What you are asked to do
Copy out the entries exactly, and wherever a picture appears, leave it out.

Stored data Block Start

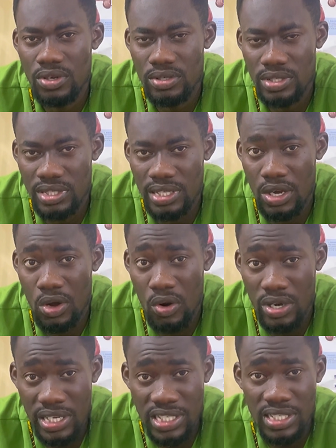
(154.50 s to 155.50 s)
is a
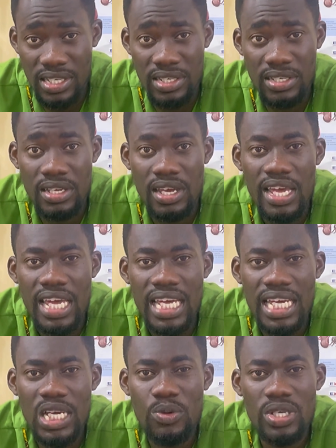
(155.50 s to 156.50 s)
condition
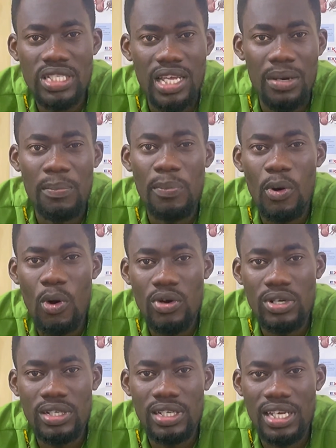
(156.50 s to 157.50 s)
in which the
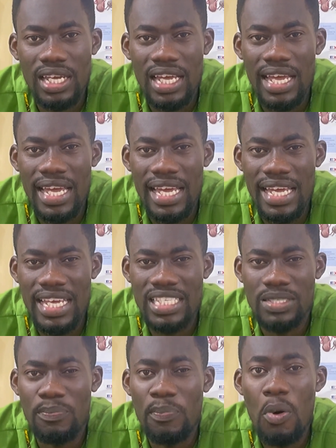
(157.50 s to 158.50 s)
bone is
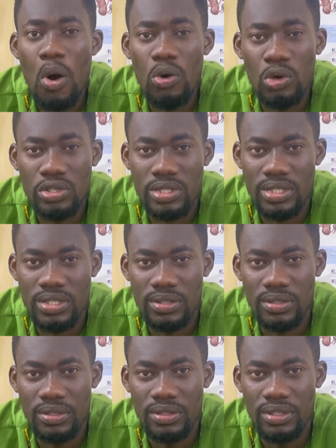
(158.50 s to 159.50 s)
porous.
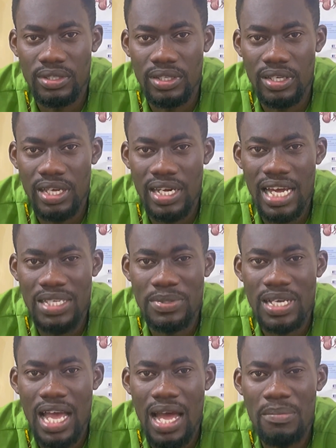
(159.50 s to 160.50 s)
It has
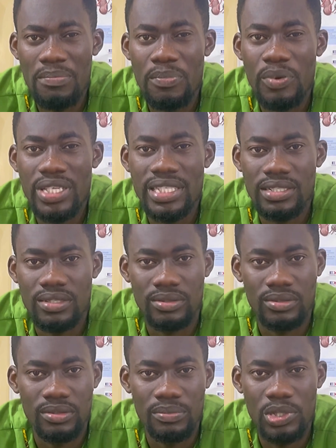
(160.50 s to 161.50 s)
become brittle
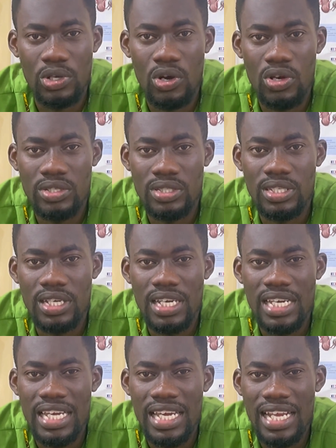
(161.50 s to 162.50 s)
because
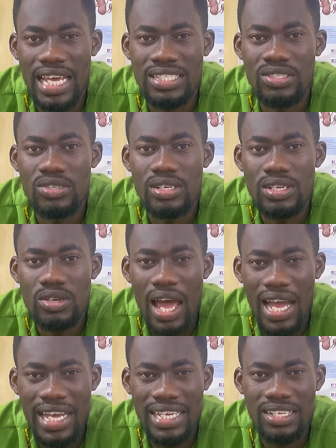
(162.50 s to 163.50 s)
it has
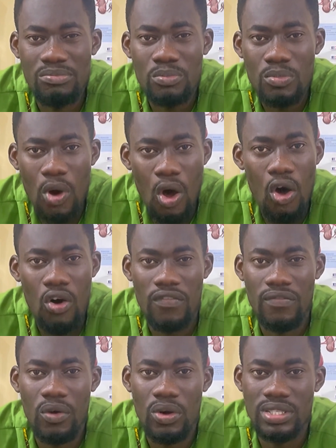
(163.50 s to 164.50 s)
lacked more of
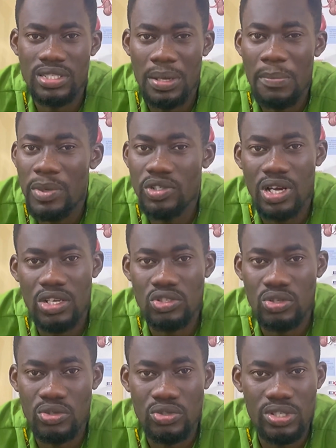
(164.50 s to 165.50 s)
what? The mineral
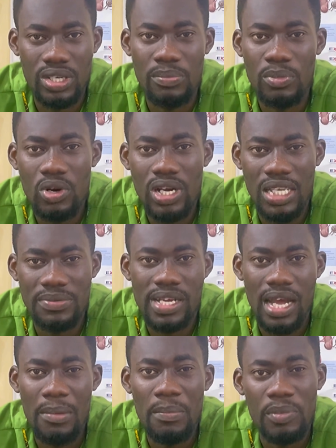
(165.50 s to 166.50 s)
salt. So the bone has
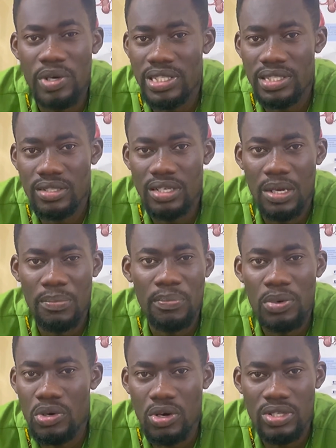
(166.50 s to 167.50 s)
become brittle and
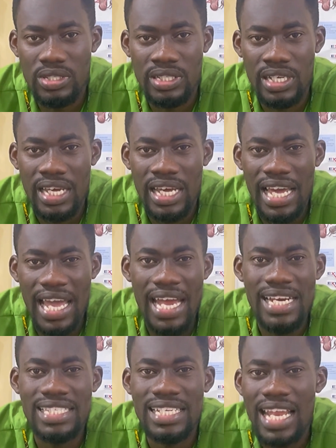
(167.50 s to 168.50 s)
porous and
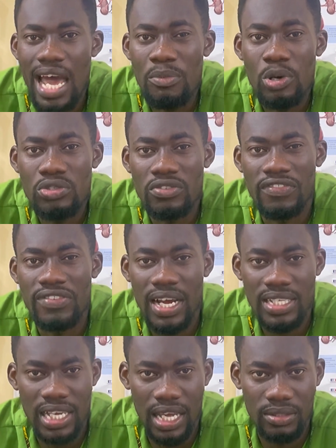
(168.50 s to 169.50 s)
is liable to
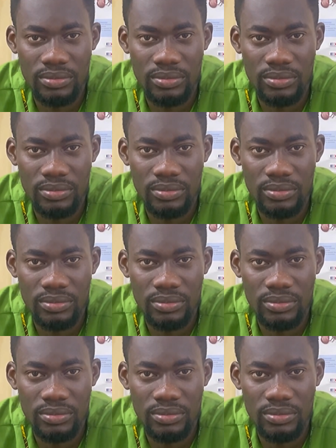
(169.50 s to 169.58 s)
fracture.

Stored data Block End

Completed exercise
(154.50 s to 155.50 s)
is a
(155.50 s to 156.50 s)
condition
(156.50 s to 157.50 s)
in which the
(157.50 s to 158.50 s)
bone is
(158.50 s to 159.50 s)
porous.
(159.50 s to 160.50 s)
It has
(160.50 s to 161.50 s)
become brittle
(161.50 s to 162.50 s)
because
(162.50 s to 163.50 s)
it has
(163.50 s to 164.50 s)
lacked more of
(164.50 s to 165.50 s)
what? The mineral
(165.50 s to 166.50 s)
salt. So the bone has
(166.50 s to 167.50 s)
become brittle and
(167.50 s to 168.50 s)
porous and
(168.50 s to 169.50 s)
is liable to
(169.50 s to 169.58 s)
fracture.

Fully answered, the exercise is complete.